The secret to man's intelligence? POTATOES enabled larger brains - jdnier
http://www.dailymail.co.uk/sciencetech/article-3189454/The-secret-man-s-intelligence-POTATOES-Humans-evolved-large-brains-ancestors-ate-starchy-carbohydrates.html

======
DrScump
Wow, this is sloppy journalism. Ar drallison points out, potatoes (any
subspecies) were unknown to the Old World altogether. The article makes
_multiple_ references specific to potatoes ("It has been argued that an
increase in meat consumption could have triggered the increase in size, but
now scientists believe that we may have another food to thank: the humble
potato.", and "They say starches would have been readily available to
ancestral human populations in the form of potatoes", which is _categorically
false_

The article implies that dietary glucose is necessary for survival, let alone
optimal brain development. Neither is true, as anybody who has eaten a
ketogenic diet (like me) can affirm. Although some organs need glucose (the
brain is _not_ one of them!), the body can make all it needs from protein.

Agriculture only goes back 15,000 years or so, which is a blip in evolutionary
terms.
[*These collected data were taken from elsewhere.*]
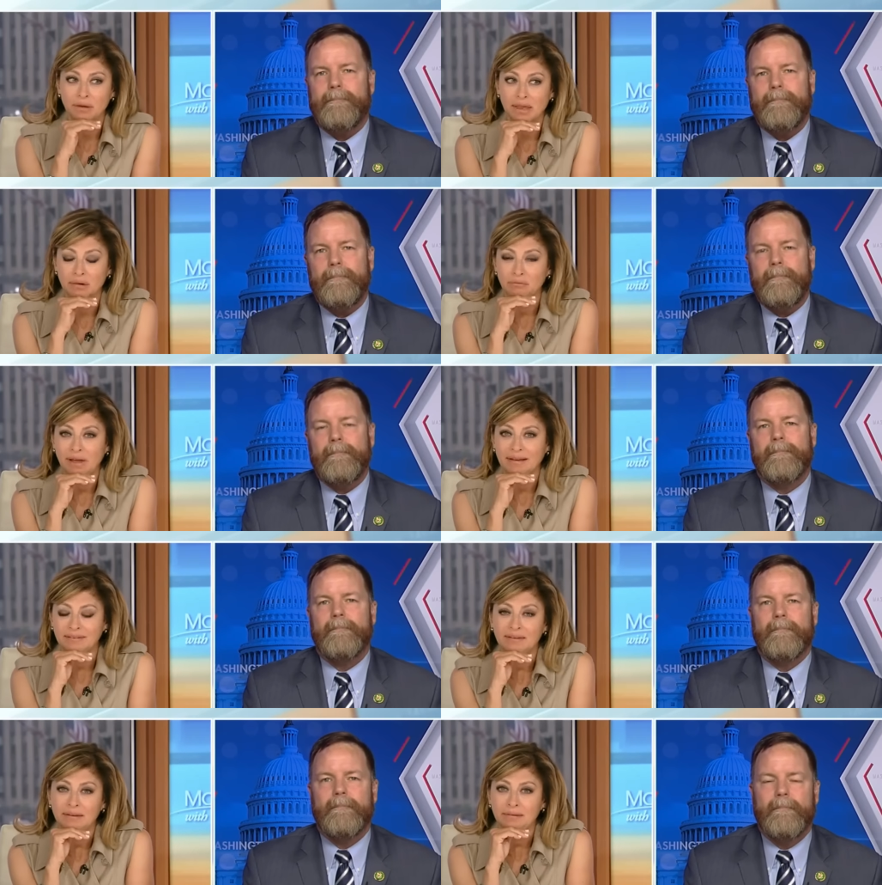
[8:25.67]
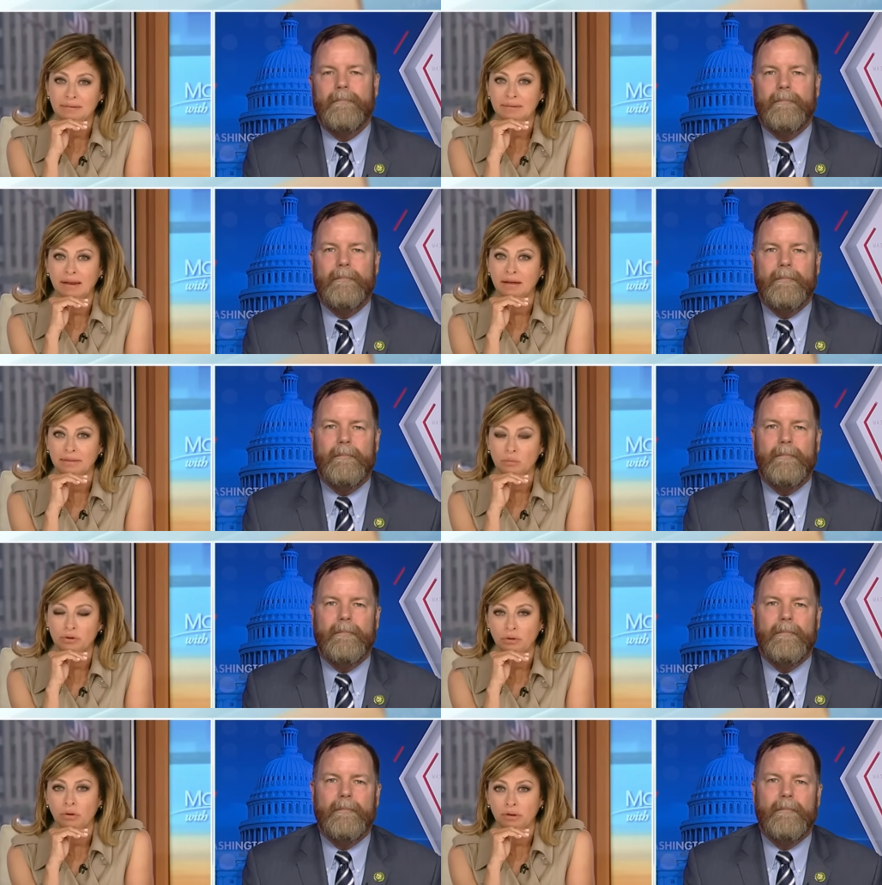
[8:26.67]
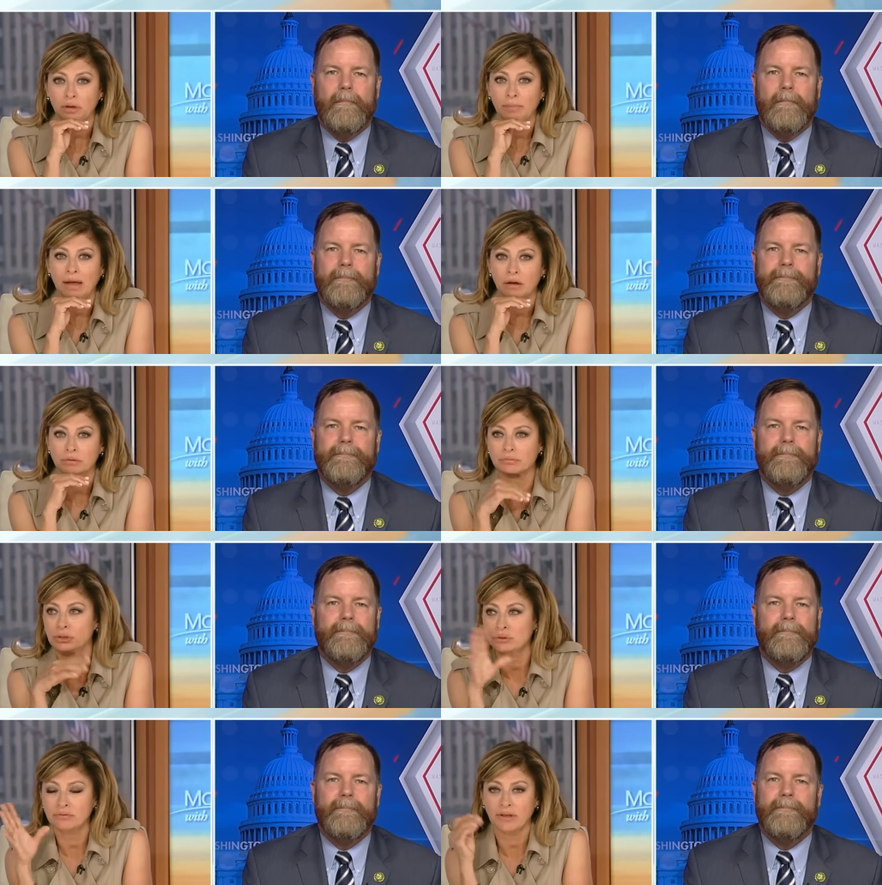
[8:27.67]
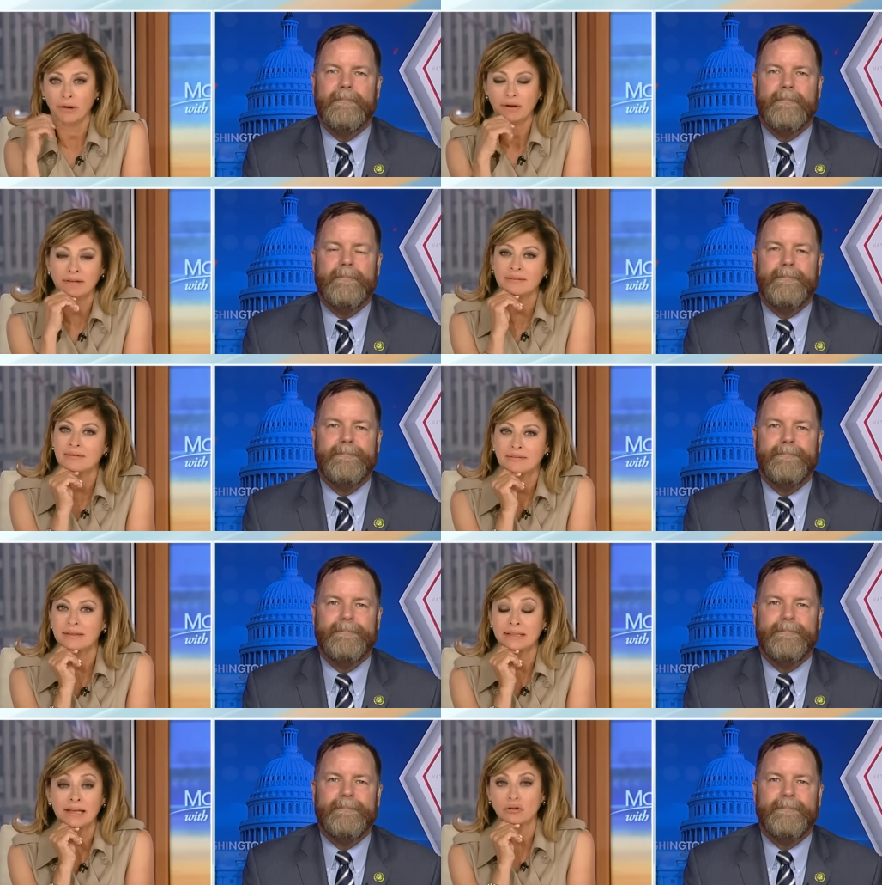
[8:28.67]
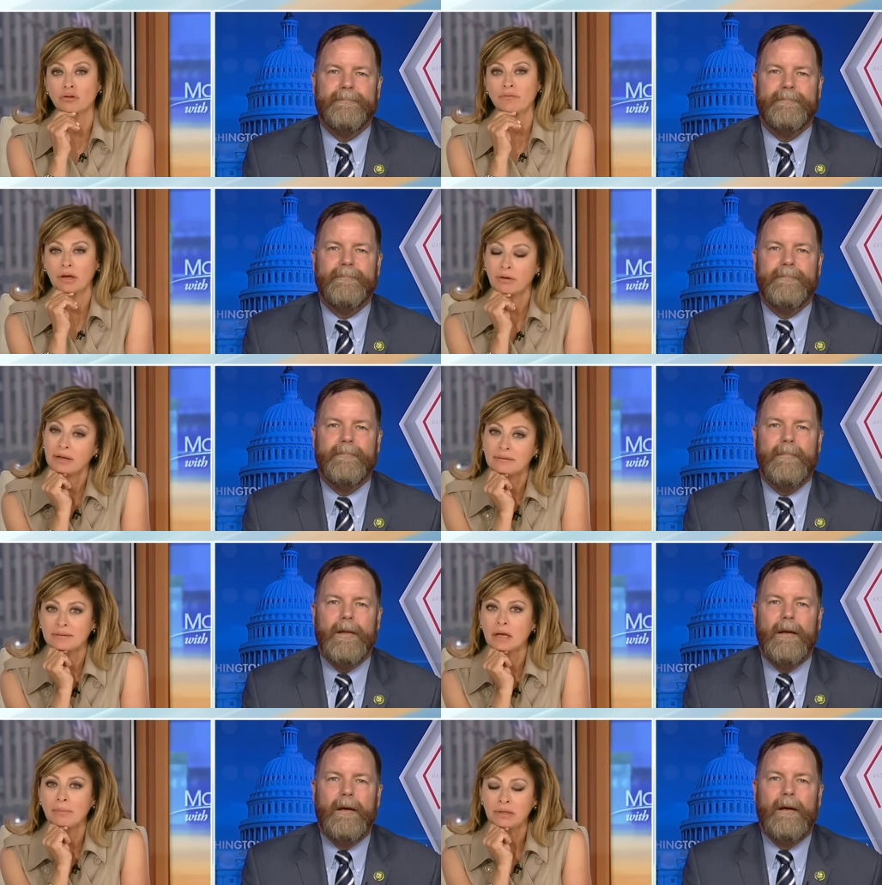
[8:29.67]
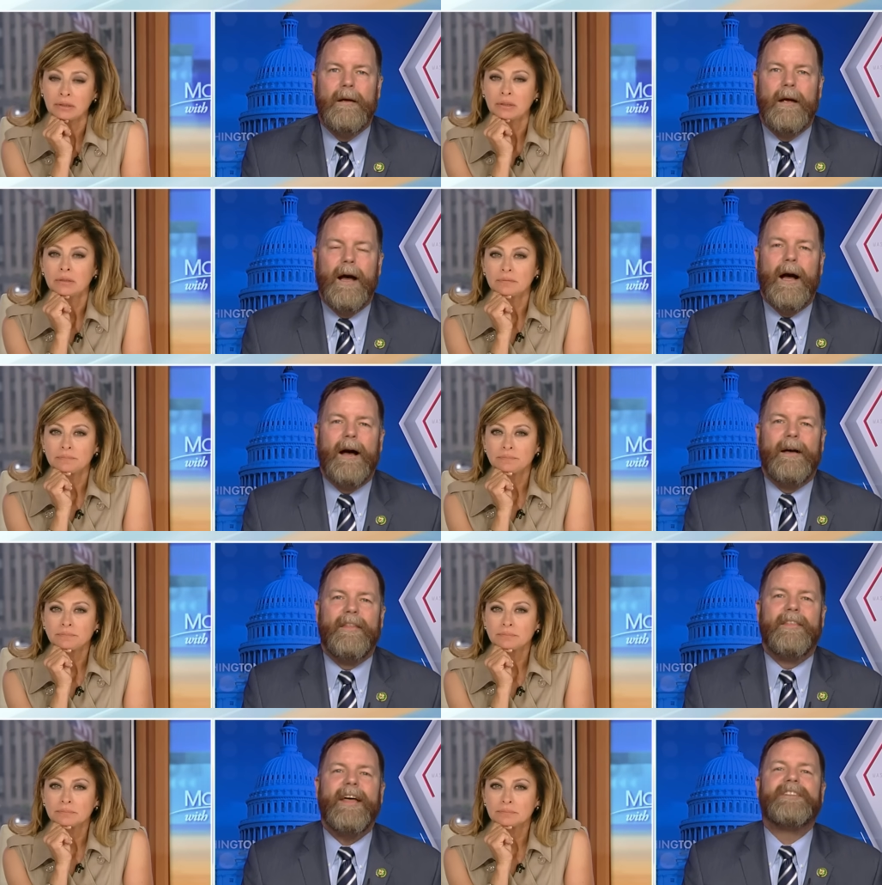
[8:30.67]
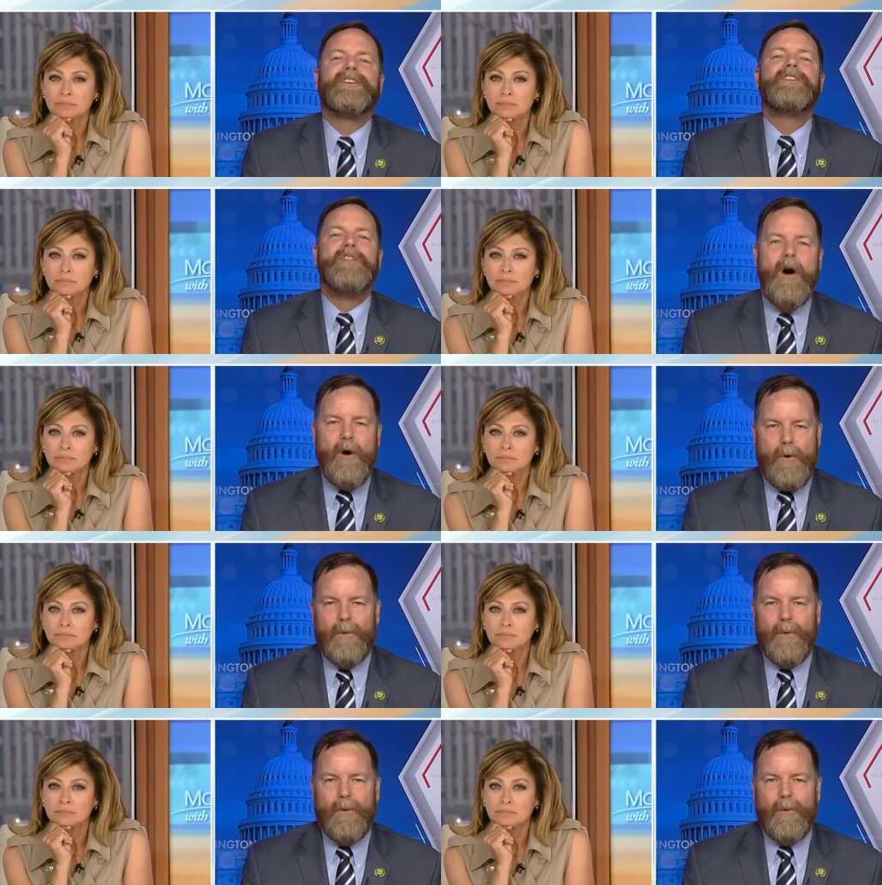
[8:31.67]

Speaker 1: to get vaccines, now that we're talking about new variants? The election variant is coming?
Speaker 2: Uh, that's a no.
There is no indication of timeframe of the amylase adaptations,

The study is here:
[http://www.jstor.org/stable/10.1086/682587](http://www.jstor.org/stable/10.1086/682587)

The abstract makes some similar claims about the _need_ for dietary
carbohydrate, citing a 27-year-old paper, which is simply incorrect.

------
drallison
The starchy carbohydrates were probably not potatoes which are a new world
plant and domesticated fairly recently.
[https://en.wikipedia.org/wiki/Potato](https://en.wikipedia.org/wiki/Potato).

The article states: "Dr Karen Hardy and her team at the Autonomous University
of Barcelona say that there are five crucial reasons why a starch-rich diet
was critical in human development." That suggests that the key is "a starch
rich diet" rather than potatoes that enabled larger brains. It would be
interesting to know where the starches came from, given that potatoes are not
an option.

------
jdnier
Full subtitle: "POTATOES: Humans evolved large brains because our ancestors
ate starchy carbohydrates"

Our saliva suggests improved carbohydrate digestion: "...humans possess six
salivary amylase genes, while other primates just have two, increasing the
ability to digest starch. ...after cooking became widespread and the salivary
amylase genes multiplied, this increased the availability of dietary glucose
to the brain and foetus which, in turn, allowed the acceleration in brain size
which occurred from around 800,000 years ago onwards."